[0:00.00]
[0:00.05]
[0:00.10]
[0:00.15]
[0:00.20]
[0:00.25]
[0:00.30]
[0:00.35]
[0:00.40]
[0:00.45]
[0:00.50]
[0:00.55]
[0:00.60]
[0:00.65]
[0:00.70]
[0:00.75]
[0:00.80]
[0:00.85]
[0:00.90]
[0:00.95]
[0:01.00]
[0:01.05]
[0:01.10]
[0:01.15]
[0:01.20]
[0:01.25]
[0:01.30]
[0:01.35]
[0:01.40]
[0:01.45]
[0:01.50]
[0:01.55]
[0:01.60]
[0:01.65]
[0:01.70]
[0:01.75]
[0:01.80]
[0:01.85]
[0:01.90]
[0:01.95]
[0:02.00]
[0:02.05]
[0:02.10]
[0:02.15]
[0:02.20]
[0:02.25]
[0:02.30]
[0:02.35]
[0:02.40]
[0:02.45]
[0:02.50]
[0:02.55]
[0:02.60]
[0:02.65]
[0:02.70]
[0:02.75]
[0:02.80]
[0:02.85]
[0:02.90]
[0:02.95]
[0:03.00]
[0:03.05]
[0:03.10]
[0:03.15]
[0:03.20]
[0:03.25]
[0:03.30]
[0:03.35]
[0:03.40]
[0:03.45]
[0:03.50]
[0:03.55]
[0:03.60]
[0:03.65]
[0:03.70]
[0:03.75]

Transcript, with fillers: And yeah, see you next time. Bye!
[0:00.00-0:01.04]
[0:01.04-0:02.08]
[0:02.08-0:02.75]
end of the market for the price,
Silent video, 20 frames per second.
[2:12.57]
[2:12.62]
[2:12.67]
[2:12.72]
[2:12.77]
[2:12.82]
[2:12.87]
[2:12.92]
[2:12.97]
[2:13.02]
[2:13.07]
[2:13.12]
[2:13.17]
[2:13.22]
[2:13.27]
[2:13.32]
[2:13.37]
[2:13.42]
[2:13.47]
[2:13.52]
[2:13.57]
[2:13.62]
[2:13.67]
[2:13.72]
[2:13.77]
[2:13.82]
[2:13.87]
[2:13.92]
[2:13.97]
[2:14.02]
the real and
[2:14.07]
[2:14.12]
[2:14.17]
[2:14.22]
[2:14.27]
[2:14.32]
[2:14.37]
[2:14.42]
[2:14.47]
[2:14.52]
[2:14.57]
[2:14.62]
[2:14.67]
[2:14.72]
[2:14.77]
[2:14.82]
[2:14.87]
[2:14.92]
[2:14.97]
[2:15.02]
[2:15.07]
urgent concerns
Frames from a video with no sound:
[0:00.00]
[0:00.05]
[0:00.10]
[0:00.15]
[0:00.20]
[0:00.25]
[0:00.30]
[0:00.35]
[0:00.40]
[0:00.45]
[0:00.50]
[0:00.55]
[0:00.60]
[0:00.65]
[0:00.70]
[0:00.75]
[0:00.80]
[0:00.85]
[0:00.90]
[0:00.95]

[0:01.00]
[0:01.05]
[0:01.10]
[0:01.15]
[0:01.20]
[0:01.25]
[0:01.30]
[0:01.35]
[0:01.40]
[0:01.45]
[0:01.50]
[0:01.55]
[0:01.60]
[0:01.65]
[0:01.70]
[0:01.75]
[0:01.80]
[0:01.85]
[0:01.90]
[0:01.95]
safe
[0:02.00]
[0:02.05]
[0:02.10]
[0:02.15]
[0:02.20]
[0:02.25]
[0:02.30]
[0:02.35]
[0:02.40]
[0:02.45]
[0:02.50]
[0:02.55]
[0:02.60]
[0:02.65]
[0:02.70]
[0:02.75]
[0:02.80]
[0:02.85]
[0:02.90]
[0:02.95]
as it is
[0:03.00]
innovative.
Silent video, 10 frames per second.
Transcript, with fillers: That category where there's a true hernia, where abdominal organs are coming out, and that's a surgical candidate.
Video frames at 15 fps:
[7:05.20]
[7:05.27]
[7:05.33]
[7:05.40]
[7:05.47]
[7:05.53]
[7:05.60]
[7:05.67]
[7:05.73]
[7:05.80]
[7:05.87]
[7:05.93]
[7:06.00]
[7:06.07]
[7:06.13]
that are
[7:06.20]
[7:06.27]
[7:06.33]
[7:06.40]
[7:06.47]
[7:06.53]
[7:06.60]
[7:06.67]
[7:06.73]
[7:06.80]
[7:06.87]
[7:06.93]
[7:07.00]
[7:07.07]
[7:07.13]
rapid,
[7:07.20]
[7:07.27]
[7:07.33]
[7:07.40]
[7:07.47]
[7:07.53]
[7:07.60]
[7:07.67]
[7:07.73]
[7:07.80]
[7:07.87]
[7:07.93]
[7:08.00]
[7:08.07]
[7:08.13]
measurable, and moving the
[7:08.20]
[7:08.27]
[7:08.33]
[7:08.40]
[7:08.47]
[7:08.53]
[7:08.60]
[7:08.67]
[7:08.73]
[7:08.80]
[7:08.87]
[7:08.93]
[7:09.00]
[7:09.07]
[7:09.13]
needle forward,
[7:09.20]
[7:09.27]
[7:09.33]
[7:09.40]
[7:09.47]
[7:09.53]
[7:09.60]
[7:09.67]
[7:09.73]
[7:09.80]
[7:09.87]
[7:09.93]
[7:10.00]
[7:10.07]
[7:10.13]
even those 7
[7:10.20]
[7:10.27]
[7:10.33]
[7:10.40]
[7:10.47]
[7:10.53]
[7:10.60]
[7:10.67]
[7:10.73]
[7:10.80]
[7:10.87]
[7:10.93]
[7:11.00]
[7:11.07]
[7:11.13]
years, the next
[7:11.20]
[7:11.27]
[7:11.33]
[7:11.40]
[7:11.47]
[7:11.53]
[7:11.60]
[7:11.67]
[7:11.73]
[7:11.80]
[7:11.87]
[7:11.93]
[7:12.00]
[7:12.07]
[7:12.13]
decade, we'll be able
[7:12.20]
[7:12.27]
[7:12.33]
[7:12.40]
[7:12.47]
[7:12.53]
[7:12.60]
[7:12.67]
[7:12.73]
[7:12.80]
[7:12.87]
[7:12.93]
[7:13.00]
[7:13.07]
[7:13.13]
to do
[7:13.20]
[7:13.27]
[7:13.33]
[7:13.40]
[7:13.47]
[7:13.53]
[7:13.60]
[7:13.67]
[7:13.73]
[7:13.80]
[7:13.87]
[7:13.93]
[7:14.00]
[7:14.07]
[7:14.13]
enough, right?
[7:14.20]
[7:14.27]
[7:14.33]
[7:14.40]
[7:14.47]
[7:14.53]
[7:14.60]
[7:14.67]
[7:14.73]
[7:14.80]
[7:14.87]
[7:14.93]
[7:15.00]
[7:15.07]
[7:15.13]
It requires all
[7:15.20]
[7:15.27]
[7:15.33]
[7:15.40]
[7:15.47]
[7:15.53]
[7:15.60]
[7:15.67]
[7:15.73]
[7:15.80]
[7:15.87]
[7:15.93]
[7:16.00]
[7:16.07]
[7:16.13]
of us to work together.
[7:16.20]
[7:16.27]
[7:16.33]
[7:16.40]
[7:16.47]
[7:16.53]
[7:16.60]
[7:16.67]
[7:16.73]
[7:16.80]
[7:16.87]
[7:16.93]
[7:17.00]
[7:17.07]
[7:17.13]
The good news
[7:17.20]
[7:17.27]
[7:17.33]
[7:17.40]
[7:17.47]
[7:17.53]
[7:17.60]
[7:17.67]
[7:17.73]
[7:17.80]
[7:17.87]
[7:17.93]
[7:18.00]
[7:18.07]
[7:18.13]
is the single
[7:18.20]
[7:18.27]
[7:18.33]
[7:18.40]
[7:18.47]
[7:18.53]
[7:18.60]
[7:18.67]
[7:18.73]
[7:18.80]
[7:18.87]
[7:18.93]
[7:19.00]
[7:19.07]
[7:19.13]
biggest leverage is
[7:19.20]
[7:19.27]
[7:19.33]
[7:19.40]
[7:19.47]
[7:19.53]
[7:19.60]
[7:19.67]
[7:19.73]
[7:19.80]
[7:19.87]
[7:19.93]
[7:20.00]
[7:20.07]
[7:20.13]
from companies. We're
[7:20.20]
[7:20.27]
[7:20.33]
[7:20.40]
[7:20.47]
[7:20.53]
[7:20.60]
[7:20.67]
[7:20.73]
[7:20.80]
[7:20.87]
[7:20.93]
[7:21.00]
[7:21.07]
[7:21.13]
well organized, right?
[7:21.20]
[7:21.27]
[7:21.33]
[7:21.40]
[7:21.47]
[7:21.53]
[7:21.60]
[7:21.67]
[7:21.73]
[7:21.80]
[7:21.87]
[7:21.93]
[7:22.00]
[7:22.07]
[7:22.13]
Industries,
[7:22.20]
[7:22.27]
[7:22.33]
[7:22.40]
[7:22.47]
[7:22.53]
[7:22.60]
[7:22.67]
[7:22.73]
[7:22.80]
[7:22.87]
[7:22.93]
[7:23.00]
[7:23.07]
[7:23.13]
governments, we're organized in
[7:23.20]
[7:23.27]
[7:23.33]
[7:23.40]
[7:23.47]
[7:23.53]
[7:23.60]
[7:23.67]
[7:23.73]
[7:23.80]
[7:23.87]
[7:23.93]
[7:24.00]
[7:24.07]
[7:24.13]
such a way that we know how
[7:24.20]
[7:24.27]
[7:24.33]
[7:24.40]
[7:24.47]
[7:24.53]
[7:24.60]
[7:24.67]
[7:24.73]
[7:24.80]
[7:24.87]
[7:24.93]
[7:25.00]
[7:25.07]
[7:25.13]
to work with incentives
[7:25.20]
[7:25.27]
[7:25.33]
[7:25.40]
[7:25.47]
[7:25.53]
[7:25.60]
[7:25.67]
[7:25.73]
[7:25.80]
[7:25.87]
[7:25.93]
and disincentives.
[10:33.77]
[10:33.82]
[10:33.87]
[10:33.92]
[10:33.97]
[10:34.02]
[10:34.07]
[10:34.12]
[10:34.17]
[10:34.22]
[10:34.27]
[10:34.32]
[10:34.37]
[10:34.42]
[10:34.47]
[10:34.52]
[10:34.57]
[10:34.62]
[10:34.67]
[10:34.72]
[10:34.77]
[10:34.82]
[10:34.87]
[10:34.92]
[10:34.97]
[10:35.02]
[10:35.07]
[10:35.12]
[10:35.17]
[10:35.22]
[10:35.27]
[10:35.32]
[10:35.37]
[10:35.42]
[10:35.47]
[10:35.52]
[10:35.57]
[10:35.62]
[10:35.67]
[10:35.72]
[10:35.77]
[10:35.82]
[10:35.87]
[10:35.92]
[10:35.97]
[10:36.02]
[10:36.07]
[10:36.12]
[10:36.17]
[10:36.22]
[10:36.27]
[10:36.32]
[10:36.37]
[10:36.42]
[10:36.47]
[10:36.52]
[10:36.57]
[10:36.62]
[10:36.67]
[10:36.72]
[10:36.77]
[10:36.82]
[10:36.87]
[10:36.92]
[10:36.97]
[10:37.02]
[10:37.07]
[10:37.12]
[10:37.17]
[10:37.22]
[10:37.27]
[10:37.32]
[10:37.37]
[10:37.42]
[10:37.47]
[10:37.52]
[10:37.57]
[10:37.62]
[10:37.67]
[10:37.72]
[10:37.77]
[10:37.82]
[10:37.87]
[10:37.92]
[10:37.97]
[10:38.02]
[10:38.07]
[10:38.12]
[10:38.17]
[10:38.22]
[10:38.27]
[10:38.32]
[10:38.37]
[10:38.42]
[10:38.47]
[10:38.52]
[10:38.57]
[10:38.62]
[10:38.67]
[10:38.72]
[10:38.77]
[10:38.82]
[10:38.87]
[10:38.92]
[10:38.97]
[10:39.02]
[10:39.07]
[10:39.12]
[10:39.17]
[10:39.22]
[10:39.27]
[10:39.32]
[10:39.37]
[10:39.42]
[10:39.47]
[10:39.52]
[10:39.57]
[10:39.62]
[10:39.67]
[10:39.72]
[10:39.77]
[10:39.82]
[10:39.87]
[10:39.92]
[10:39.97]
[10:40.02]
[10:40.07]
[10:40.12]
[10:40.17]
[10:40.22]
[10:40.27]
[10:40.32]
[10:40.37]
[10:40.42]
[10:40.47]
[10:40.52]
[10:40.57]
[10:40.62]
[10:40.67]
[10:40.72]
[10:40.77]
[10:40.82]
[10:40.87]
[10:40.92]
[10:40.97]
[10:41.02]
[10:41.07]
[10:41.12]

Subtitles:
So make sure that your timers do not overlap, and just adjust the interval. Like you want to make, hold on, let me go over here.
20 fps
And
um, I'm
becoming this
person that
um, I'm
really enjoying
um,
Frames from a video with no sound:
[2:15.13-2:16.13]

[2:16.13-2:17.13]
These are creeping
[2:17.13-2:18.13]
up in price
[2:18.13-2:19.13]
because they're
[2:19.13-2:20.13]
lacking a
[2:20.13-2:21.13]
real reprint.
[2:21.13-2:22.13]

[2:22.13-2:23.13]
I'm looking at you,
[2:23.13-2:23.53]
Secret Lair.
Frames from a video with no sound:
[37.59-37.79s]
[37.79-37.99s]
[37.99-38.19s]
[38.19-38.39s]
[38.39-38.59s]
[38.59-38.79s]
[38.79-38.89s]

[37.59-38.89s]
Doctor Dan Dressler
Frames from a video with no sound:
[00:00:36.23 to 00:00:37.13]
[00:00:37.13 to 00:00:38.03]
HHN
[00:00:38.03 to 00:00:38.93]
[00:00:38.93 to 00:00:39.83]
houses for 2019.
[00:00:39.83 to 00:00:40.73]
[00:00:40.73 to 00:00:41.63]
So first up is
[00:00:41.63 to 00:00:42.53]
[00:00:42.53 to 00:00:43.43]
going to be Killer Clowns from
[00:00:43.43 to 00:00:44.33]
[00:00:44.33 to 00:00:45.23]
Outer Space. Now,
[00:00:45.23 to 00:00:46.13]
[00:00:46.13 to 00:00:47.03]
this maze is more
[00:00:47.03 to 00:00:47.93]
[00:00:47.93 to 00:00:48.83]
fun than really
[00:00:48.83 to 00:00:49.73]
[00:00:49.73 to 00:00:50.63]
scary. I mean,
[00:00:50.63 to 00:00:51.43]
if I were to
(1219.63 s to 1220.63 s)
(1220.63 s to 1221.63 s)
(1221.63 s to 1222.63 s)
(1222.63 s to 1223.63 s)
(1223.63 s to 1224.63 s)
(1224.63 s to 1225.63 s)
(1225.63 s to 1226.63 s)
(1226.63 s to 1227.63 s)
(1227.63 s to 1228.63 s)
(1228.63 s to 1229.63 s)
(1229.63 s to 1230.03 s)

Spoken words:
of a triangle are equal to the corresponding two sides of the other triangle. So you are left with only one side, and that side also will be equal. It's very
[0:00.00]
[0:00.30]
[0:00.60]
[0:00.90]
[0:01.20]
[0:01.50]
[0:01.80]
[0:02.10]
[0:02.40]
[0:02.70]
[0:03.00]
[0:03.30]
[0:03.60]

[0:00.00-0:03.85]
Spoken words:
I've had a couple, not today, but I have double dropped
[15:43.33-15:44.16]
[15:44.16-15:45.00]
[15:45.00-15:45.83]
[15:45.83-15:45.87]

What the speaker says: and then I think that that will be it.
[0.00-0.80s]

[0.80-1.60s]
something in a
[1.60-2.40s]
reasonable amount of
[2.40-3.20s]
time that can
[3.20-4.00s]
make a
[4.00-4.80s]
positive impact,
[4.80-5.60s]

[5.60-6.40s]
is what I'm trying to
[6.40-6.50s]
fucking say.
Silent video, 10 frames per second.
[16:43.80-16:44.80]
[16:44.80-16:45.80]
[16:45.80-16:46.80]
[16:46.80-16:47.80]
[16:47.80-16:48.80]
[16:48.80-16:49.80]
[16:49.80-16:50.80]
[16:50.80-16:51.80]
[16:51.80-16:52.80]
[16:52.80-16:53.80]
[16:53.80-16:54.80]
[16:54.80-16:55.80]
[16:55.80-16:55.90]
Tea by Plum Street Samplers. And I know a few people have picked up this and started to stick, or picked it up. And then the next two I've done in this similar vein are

○ ○ ○

**What the task asks**
Find the lines in the data that include "fillers", then copy each of them.

**Output**
Transcript, with fillers: And yeah, see you next time. Bye!
Transcript, with fillers: That category where there's a true hernia, where abdominal organs are coming out, and that's a surgical candidate.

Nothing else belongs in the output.